> Records shown:

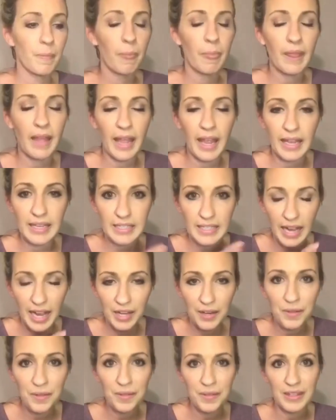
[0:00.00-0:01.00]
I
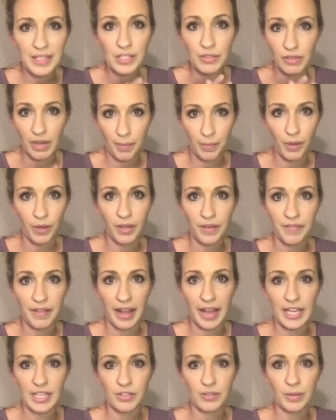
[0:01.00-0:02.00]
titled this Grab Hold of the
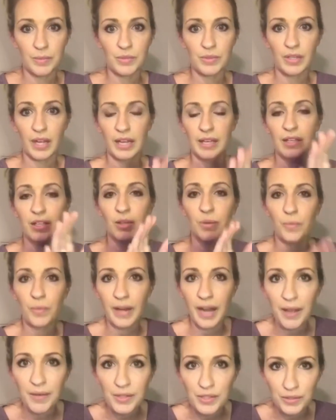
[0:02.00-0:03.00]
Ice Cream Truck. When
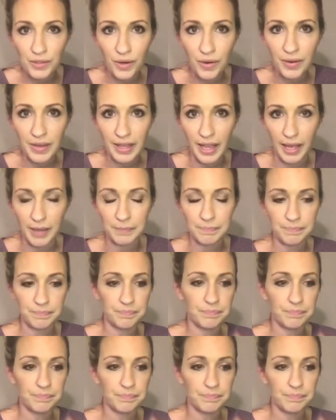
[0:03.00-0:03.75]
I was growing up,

> What needs to be done: Write out the data above in full and exactly, but without the pictures.

> Reply to the task:
[0:00.00-0:01.00]
I
[0:01.00-0:02.00]
titled this Grab Hold of the
[0:02.00-0:03.00]
Ice Cream Truck. When
[0:03.00-0:03.75]
I was growing up,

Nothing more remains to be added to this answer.